名前も付けてくれてありがとうです(*^^*)
いきなり、親近感が湧きましたよ(^o^)
あのワンピ、お気に入りなんです! レースの部分は苦労したんですよねぇ😫
…あと、お世辞がうま過ぎですよ。顔だして無いのに😁
PS お返事しか出来なくてゴメンナサイ、今チョット更新できなくて。これもスマホから入力しています。
また必ず更新しますので、良かったら来てくださいね(。>д<。)ゞ
――そうだったんだ。
良かった。ブログ、辞めたんじゃなくて……。
何故更新できないのかは分からないが、何か事情があるのだろうと思い、そこは気にしない事にして、お世辞云々の箇所を見て懊悩する。……そりゃそうだ。いきなり、あの夏のエアコン工事のバイトだなんて流石にここへ書けないし。

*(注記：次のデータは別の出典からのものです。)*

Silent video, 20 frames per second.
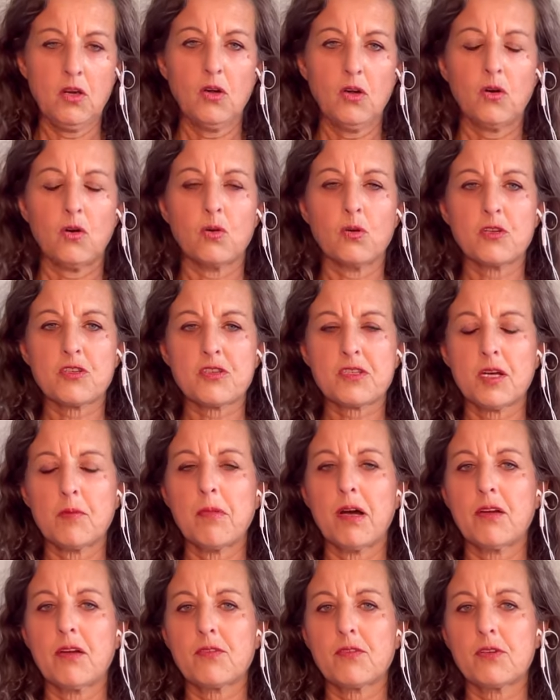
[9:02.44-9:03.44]
or some
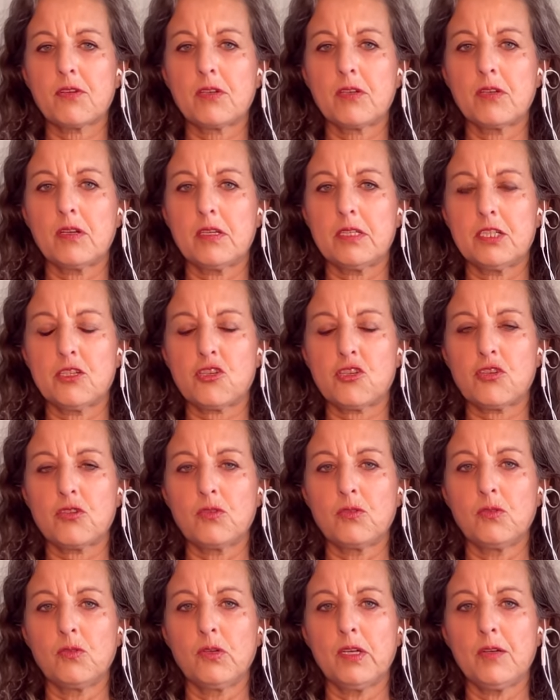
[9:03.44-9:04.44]
other
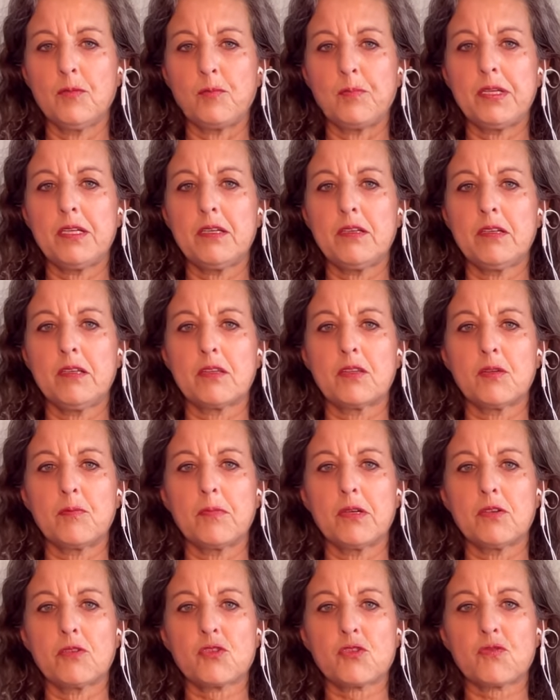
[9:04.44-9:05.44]
issue impeding the
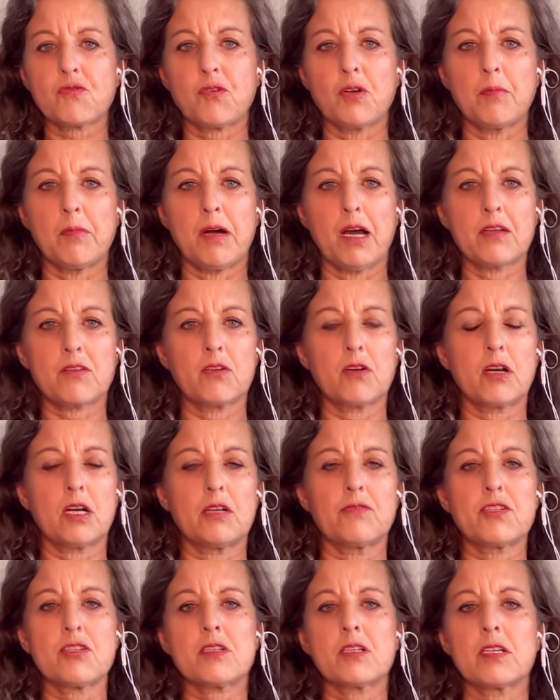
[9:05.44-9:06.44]
mills from either
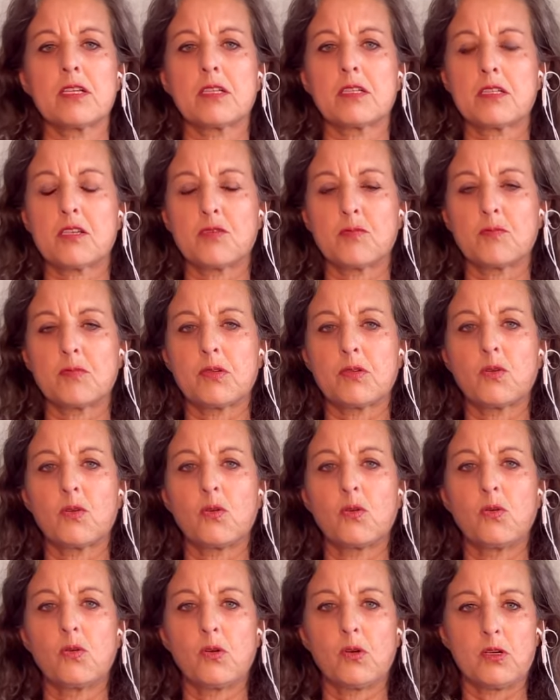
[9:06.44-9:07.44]
harvesting timber
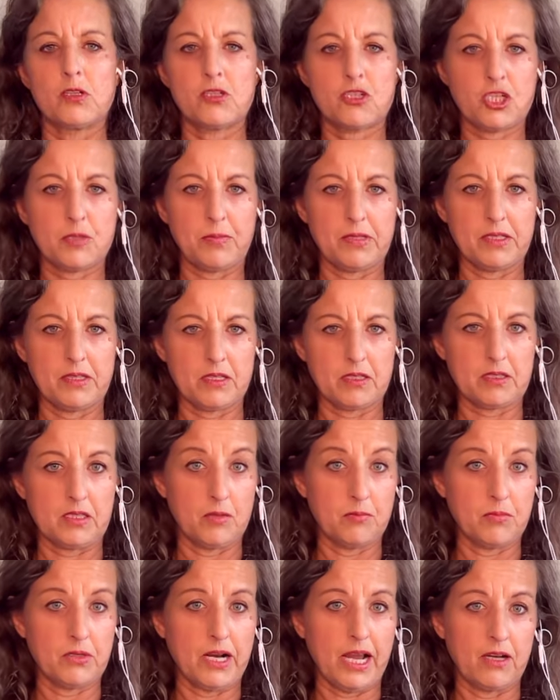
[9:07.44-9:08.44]
or shipping the
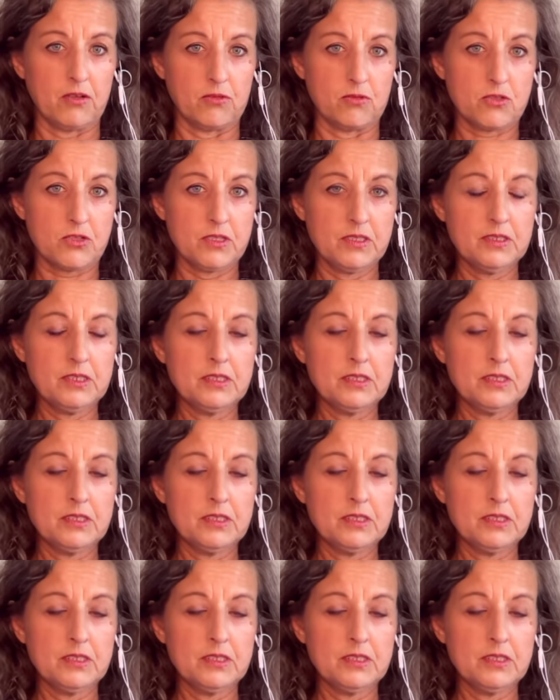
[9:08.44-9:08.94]
lumber out.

――でも、お世辞じゃないんだって言いたい気持ちも有るしなぁ……。ぐぬぬ。……って、いやいや大体、彼女にあの時の俺だなんて知らせてどうするってんだよ。あぁ、またこのもやもやだよ。分かってるんだよ、もう。彼女のことが気になっている事は! はい、好きになりかけてます!
……はぁ~。
ムキになって、心の中の自身と言い合いをして虚しくなる。結果、自分の想っている本音を吐き出して、溜息がこぼれる……。結局、そこはどうにも解決できないまま、当たり障りのないコメを残してやり過ごす。